Back to SimWalk2 Overview


SimWalk2: Penetrance Data File Format

Summary:

This file is optional and is only used for some of the analysis options, e.g., parametric location scores. This file includes the penetrances for each phenotype at the trait locus, i.e., Prob( phenotype | genotype ).

Simple Format Descriptors:

Fortran uses the following format codes, also called descriptors, to describe data: (A) is used for character data, (I) for integer data, (F) for numbers with decimals, and (X) for blank spaces. For example, (A8) specifies a word of length eight characters, (I2) specifies an integer occupying two spaces, (F8.5) specifies that the following eight spaces contain a number with a decimal part and (1X) specifies a single blank space.

Penetrance Data File Format:

To use reduced penetrance values at the trait locus, one needs an additional input file beyond the usual four: BATCH2.DAT (control parameters), MAP.DAT (map data), LOCUS.DAT (locus data), and PEDIGREE.DAT (pedigree data). For SimWalk2, one must specify in batch item #19 in the BATCH2.DAT file the name of this additional input file that will contain the penetrance data, e.g., PEN.DAT.

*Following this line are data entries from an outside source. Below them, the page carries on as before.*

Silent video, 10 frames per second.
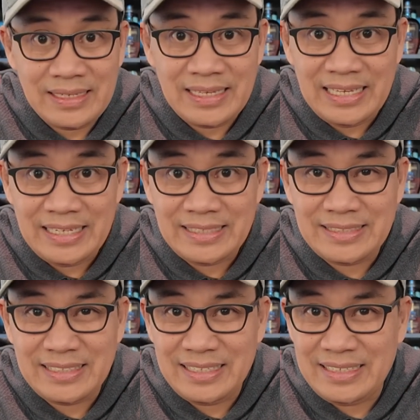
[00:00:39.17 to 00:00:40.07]

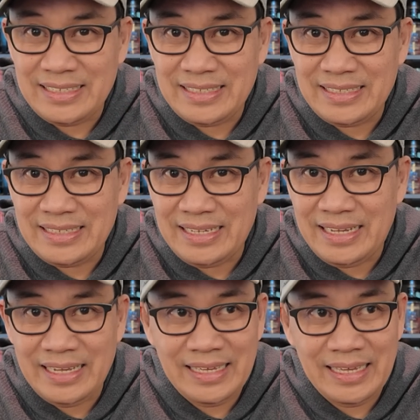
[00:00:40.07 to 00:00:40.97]
and
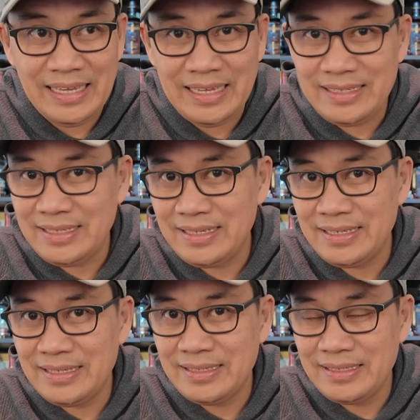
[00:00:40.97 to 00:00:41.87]
I had
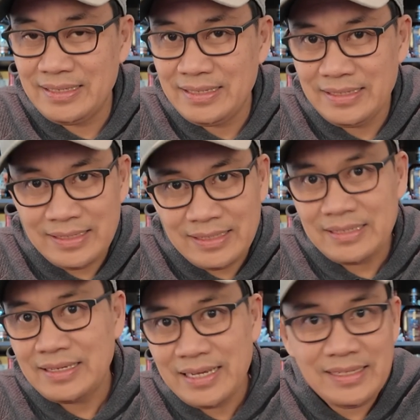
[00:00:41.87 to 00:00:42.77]

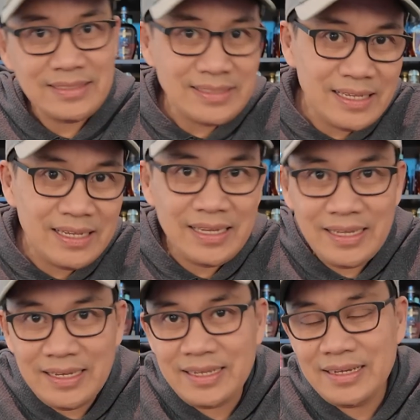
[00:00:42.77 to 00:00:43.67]
kind of
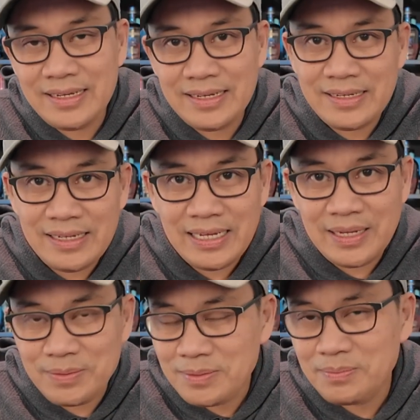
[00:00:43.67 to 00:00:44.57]
said
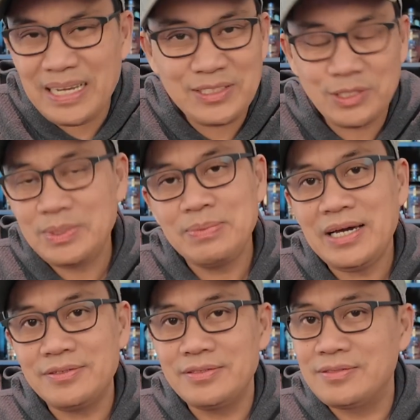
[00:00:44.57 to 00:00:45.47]
I wouldn't buy so many
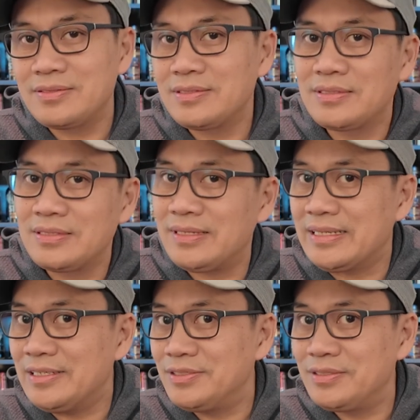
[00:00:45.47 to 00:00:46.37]
bottles
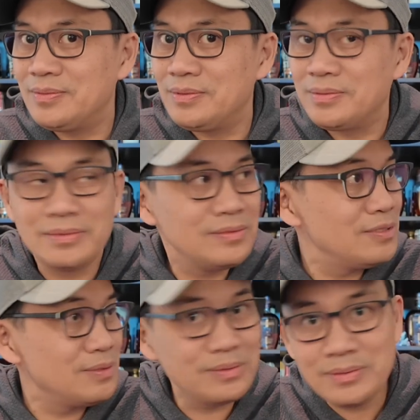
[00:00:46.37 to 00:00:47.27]
like I used to
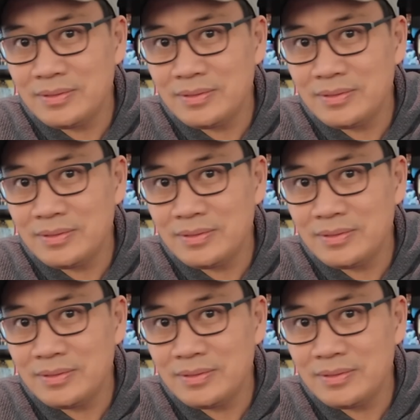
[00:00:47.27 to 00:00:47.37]
do.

The format for this penetrance file is the following. The first line contains the number of trait loci in I8 format (i.e., in the first eight characters) [SimWalk2 expects a '1']. The second line contains first the name of the trait locus as it is in the locus data file in A8 format [this is just a check that one is using the correct penetrance file] and then the number of liability classes in I8 format.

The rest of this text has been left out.